In Multi-Display system display id (DISPLAY) is always 1

We connected three displays to the AGX carrier board ,

when we run command

env | grep DISPLAY

the output is


Is this an expected output?

Yes, if they are monitors connected to the same session. The “DISPLAY” is based on a server, but actual monitors usually show a subset of the complete desktop if there is more than one monitor. If “DISPLAY” differs, then those are independent login sessions, and independent of each other (imagine several users logging in to a server and each one is a different login which does not know about the others).

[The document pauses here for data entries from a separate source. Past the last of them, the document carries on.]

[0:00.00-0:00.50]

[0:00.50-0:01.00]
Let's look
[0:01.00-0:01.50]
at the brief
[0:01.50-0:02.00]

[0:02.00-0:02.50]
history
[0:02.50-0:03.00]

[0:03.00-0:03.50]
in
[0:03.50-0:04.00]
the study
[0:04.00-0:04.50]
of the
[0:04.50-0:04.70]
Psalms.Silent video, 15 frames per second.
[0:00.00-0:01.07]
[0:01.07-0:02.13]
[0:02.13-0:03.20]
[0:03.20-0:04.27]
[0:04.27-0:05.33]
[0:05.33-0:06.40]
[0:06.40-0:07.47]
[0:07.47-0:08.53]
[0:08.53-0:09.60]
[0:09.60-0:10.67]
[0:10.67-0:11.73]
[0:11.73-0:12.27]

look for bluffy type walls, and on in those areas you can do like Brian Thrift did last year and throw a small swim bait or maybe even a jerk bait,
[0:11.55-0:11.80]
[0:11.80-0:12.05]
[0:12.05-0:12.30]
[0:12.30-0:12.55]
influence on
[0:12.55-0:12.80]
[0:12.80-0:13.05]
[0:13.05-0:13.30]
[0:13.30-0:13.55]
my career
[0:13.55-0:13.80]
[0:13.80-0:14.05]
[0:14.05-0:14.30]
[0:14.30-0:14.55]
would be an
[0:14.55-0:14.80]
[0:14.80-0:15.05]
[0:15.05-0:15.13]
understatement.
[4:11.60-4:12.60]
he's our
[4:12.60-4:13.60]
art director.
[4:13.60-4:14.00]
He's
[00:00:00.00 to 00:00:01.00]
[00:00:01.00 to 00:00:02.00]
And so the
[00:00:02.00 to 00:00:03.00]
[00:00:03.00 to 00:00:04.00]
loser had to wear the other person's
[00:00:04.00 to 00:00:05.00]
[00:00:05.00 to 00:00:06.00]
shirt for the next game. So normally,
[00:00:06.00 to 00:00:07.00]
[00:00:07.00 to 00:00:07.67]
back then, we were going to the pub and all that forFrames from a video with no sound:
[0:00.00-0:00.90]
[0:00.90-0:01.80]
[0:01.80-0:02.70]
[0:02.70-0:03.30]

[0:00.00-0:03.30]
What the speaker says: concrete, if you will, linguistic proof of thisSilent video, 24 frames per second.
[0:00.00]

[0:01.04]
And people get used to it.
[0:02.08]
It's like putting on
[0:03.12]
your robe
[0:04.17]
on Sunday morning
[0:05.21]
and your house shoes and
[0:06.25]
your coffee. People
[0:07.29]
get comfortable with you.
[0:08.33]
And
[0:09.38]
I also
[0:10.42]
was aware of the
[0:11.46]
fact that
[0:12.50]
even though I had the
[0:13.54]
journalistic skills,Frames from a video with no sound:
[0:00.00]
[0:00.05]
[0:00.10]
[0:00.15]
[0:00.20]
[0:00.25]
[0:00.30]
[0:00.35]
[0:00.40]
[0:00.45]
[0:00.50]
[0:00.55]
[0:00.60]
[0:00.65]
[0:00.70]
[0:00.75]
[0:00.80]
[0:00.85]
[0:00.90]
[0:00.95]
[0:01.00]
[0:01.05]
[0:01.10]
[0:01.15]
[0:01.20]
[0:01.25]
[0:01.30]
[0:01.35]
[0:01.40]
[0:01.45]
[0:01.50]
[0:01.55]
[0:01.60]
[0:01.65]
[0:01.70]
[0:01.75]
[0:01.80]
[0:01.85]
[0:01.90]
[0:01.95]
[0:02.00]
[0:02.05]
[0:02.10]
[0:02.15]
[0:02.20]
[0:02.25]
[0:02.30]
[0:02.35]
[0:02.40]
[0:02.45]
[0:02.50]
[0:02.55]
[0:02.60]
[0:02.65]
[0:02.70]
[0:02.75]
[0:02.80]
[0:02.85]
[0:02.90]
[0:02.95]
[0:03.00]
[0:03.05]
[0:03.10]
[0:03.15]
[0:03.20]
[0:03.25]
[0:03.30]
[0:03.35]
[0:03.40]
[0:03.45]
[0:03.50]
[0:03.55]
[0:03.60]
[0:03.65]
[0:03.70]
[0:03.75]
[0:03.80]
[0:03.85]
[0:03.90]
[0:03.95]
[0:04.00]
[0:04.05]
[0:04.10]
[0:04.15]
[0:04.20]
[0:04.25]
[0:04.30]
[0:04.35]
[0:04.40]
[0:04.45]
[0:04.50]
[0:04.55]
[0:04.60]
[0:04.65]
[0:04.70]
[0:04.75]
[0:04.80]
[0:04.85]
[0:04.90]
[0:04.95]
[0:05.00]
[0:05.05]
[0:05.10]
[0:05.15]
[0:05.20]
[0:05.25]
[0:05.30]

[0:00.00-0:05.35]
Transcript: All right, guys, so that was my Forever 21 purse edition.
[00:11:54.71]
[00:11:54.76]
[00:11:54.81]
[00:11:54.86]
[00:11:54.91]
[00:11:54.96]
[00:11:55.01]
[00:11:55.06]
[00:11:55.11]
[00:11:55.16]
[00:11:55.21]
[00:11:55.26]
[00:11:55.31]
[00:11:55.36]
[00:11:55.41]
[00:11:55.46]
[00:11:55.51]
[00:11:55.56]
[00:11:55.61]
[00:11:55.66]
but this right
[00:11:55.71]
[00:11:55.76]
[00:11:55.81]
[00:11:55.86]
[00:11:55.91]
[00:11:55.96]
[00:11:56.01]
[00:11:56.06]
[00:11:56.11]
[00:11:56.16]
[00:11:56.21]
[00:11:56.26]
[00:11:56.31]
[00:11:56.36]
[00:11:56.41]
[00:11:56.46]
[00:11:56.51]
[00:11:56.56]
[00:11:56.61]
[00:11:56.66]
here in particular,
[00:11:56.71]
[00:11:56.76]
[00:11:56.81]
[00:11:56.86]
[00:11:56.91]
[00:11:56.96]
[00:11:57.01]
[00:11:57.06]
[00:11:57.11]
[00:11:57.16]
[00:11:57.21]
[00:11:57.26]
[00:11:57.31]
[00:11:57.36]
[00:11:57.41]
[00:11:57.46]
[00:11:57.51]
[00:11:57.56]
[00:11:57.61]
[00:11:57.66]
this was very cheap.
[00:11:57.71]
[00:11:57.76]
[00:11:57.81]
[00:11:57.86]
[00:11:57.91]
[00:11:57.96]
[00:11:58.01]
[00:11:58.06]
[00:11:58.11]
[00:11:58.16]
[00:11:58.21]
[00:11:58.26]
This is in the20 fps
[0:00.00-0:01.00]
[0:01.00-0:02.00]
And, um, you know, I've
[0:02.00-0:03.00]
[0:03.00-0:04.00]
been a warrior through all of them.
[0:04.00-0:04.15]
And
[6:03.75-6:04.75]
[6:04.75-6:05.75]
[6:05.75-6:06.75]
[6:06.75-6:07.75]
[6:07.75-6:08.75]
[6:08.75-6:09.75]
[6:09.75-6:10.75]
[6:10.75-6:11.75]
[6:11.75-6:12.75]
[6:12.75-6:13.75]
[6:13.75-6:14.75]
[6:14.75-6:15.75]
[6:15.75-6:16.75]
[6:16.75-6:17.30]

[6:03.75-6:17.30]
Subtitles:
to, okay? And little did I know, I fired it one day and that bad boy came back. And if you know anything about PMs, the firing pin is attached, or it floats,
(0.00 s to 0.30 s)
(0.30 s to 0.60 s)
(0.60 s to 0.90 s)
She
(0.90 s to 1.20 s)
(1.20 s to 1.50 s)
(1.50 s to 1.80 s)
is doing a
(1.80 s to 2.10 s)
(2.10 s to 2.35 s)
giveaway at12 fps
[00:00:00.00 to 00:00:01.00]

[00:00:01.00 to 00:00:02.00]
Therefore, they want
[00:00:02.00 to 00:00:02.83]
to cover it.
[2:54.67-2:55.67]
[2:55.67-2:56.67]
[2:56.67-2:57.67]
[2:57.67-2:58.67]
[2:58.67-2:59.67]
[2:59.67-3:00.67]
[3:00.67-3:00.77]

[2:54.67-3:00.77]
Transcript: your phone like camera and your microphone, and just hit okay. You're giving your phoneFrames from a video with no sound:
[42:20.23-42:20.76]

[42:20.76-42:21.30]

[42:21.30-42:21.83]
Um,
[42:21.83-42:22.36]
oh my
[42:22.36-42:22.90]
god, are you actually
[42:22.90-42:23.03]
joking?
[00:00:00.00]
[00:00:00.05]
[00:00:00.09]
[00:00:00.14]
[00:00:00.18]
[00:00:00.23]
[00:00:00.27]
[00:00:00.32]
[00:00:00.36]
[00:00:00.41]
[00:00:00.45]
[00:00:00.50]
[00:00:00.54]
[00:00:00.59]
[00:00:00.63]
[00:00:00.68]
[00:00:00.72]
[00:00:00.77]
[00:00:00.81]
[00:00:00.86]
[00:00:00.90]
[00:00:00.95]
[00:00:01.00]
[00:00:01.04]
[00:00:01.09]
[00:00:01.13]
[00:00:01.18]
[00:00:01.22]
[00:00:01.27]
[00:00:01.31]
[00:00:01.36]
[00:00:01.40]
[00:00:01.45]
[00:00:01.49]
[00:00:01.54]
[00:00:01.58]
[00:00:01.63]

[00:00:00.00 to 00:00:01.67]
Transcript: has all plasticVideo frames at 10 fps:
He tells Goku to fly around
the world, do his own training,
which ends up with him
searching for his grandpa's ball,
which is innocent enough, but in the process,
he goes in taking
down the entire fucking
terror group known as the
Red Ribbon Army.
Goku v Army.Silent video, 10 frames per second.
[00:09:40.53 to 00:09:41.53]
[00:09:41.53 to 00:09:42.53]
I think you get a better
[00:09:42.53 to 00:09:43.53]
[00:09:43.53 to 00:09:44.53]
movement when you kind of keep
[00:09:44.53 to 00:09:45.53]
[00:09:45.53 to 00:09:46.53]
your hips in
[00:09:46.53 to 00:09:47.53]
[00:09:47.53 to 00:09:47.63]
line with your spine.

Although it depends on drivers, the typical syntax of “DISPLAY” is something like this:

  • :1” means server 1, and log to “/var/log/Xorg.1.log”.
  • Different desktops might be referred to like this:
    :1.0”, first desktop, “:1.1”, second desktop, so on, but they would still be the same user and not independent logins.
  • <ip address>:1” would imply the server is on a remote system at that IP address, and that on that remote machine, it uses the “:1DISPLAY.

To get a different “DISPLAY” from “:1” you would need to start a second server, and that server would need to be told to use a new “DISPLAY”, e.g., a virtual server might be added as a DISPLAY of “:10”, but the original “:1” would still be there.

How we able to differentiate each display in singe login

If you open a terminal on any given display, and run the command “echo $DISPLAY”, then you know which server is running (the one that started with that DISPLAY variable). You won’t typically see a specific desktop, and will see only the server itself, e.g., “:1”.

I’ve not done it, but I suppose you could add some argument to the X server startup to add a custom welcome message to the login manager. It is probably useful at this point to explain how login managers and X servers fit together…

If you were to run an X server with no arguments, then all you would get is a very basic gray background and an ugly cursor. There wouldn’t be much of anything you could do. An X server is designed to run one program, and only one. What people think of as the X server though is traditionally the desktop window manager…the one application the X server runs is what provides all of the nice magic for opening other applications, having a nice background image, so on.

However, as the X server starts, most of the time it runs a login manager first. This is the part where you enter the password. Desktop window managers do not have this. The idea is that the login manager respawns an X server with the window manager upon login. Both the login manager and window manager applications are a single application.

If one names the DISPLAY during start of the X server, then this is what it uses. Typically, as a login manager calls an end to its own life by respawning X with a window manager, the window manager will inherit the same DISPLAY as the login manager.

There is probably some method of adding a custom welcome message to the login manager. If you have more than one independent X server running, then the message could differ for each one. I’ve never done this, but in theory you could have one login manager say something like “welcome to DISPLAY 1”, and another something like “welcome to DISPLAY 2”. Then, as the login manager overwrites itself with the window manager upon completion of login, you’d know which DISPLAY it is.

More information on your use-case might help.